28 | DREAMS
Stacey counted the supreme court win as the most important accomplishment of her life, after giving birth to Harley and Paige. Although she and the kids didn’t benefit from the decision financially, she clung to the public victory all the more as the cost of the battle bore down on her throughout 2013. By year’s end she was $224,000 in debt, which included the cost of the camper, the two mortgages, and tutoring for Paige when she floundered in English. Stacey attributed all of these financial setbacks to the gas wells. Every day brought a fresh outrage that seemed to lead her further from the life she’d envisioned. She’d been so sure that her goodness, paired with relentless work, would yield success. In her mind, she’d set herself apart from her parents, who worked impossibly hard but still fought to secure the American dream of upward mobility. Now she, like them, was failing to rise through no fault of her own. As this core optimism crumbled, a new, painful worldview took its place. The world was against her. She muscled through her days at the hospital and managed to hold down three jobs, teaching, nursing, and working at the orthopedic hospital alongside Shelly, who was suddenly busy and ridiculously happy.
Shelly had fallen in love with the president of the Washington County Beekeepers Association. The president was an older man and a kind one. He insisted that Shelly stop living in a house where, during the winter, a glass of water left by the bed froze over. He helped her put in a furnace, and Shelly went back to church and started teaching Sunday school. For the first time in her adult life, Shelly felt taken care of. And although she worried for Stacey, sometimes she tired of her sister’s sense of being wronged by the world. Shelly didn’t doubt for a second the severity of what Harley had been through—she’d smelled the noxious fumes, seen the black water, and been stricken with headaches and dizziness at the farm—but she sometimes wished that her sister would try to let go of her self-righteous anger. The increasing crusade mentality risked hurting Harley and Paige by keeping them perpetually trapped in a story of victimhood.
Stacey felt utterly alone. Despite the fact that she and Chris were engaged, getting married with all of her debt seemed impossible. “I can’t afford a wedding dress, let alone a wedding,” she told me. She wanted to put the wedding off until the fight with Range was settled, which wasn’t going to happen anytime soon. In her mind, she remained a single mom on her own with Harley and Paige, and late at night her terrors of what might come next spun out of control. Even when she managed to sleep, her dreams betrayed the chaos and uncertainty that she and the kids were still going through.
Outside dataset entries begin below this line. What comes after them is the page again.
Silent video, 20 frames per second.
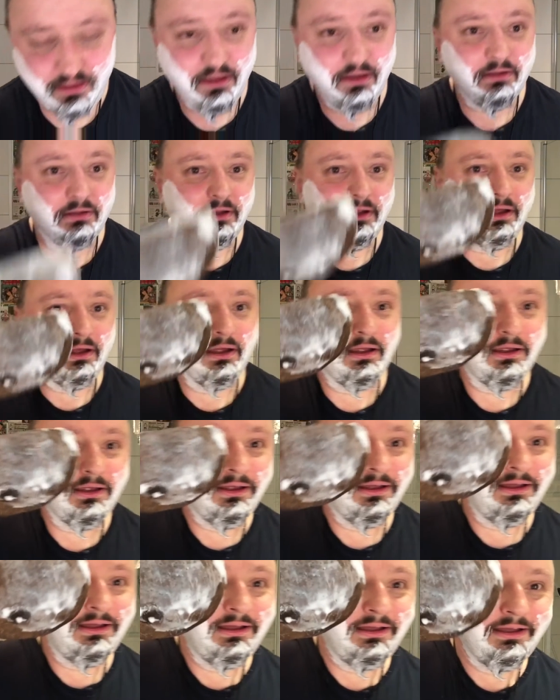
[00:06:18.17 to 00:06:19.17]
got a
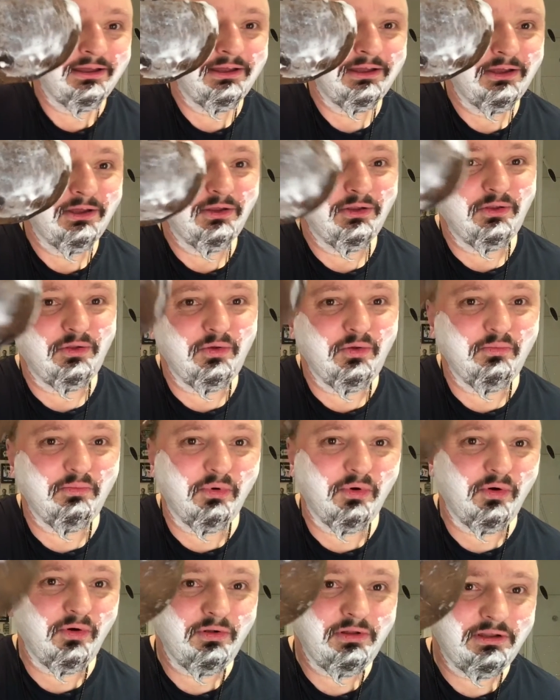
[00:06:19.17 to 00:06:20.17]
new
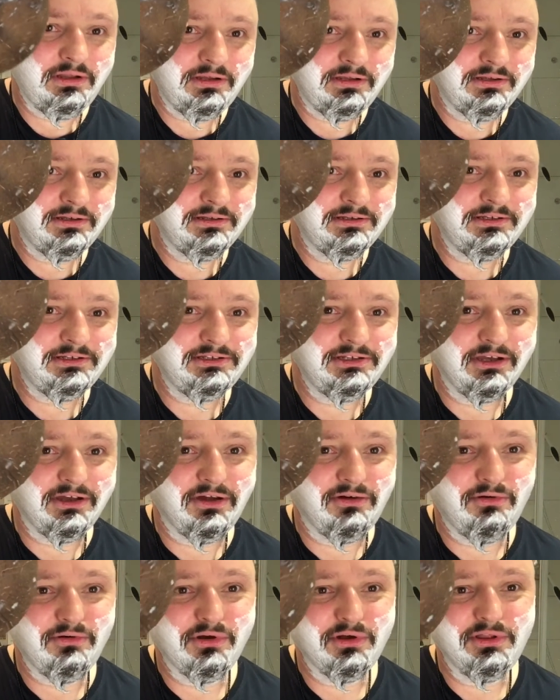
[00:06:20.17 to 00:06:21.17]
bowl. It's a
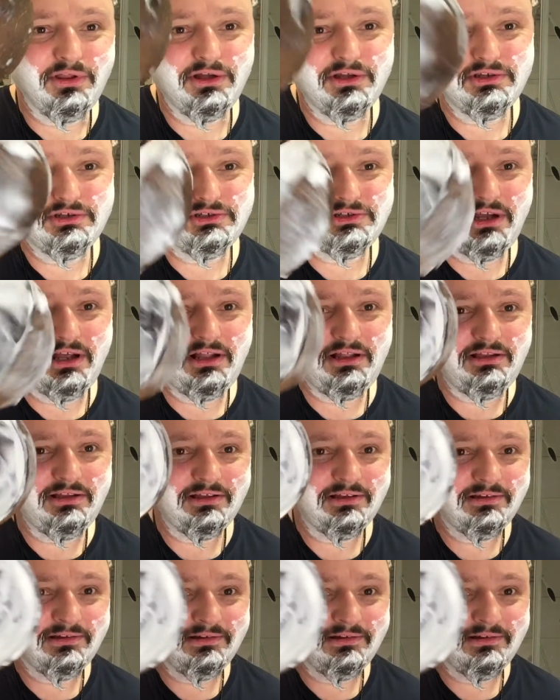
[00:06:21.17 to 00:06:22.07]
coconut shell.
She dreamed that Paige was stuck in a tank full of frack fluid and rolling down a hill.
She dreamed that she bought a thousand dollars’ worth of groceries, which were suddenly stolen. She wept knowing that she and the kids would go hungry.
She dreamed that she and the kids were wandering around an abandoned subdivision. Everything was pristine, but the inhabitants had vanished. Something had gone catastrophically wrong, but they had to pick an empty house to live in anyway.
She dreamed that they were back in their contaminated house trying to pack up and leave as quickly as possible. Paige’s friend was coming to pick them up, but once they got in her car, she kept driving backward. Paige fell in a hole full of mud and Stacey tried to drag her out while Paige yelled, “I’m just trying to be a normal teenager!”
She dreamed that she had a baby. She was trying to get animal pens ready when she realized she hadn’t fed it, and it had shriveled to nothing. She tried to give the baby a bottle, then an IV. She forgot its name.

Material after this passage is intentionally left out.